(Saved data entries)
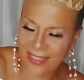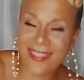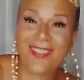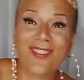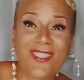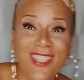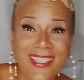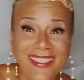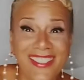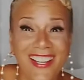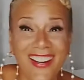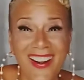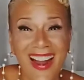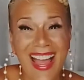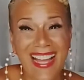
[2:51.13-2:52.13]

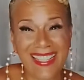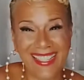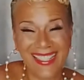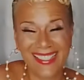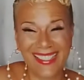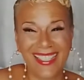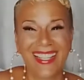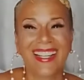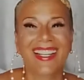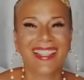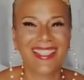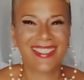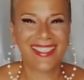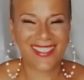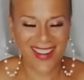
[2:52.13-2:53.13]

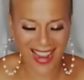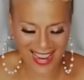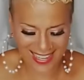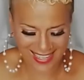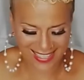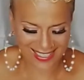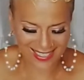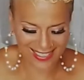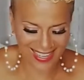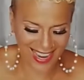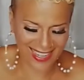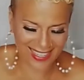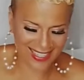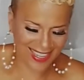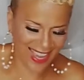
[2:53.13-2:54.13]
the dragon's
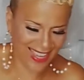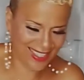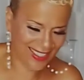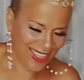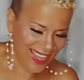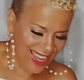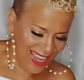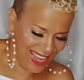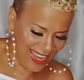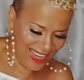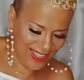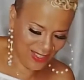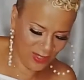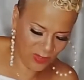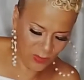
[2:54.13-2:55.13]
deck. Yes.
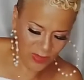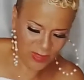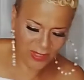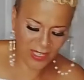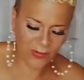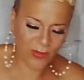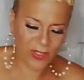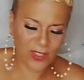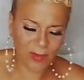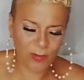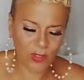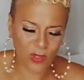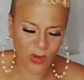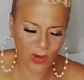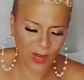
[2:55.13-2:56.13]
Angels, we're looking for
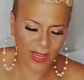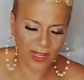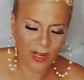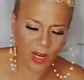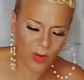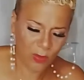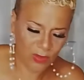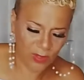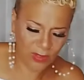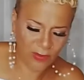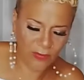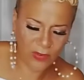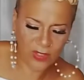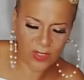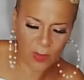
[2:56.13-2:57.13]
some joy. We're
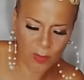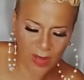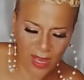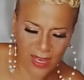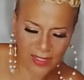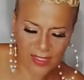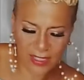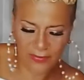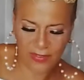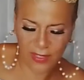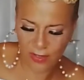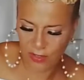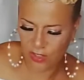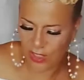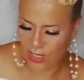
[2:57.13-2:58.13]
looking for some positive
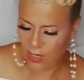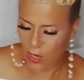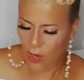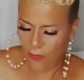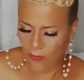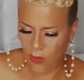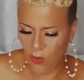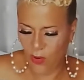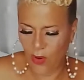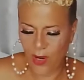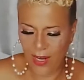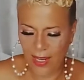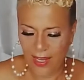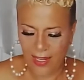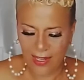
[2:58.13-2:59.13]
energy
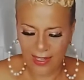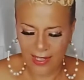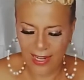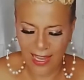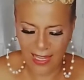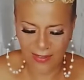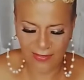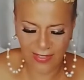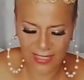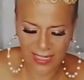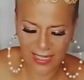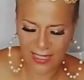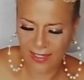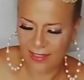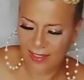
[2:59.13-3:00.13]
for
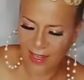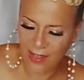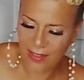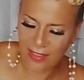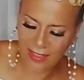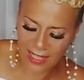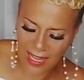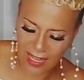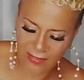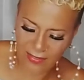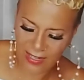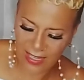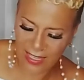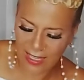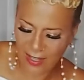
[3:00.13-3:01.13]
lovely,
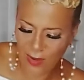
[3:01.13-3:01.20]
lovely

- Problem description:
Reproduce every entry word for word, but skip any pictures.

- Solution to the exercise:
[2:51.13-2:52.13]

[2:52.13-2:53.13]

[2:53.13-2:54.13]
the dragon's
[2:54.13-2:55.13]
deck. Yes.
[2:55.13-2:56.13]
Angels, we're looking for
[2:56.13-2:57.13]
some joy. We're
[2:57.13-2:58.13]
looking for some positive
[2:58.13-2:59.13]
energy
[2:59.13-3:00.13]
for
[3:00.13-3:01.13]
lovely,
[3:01.13-3:01.20]
lovely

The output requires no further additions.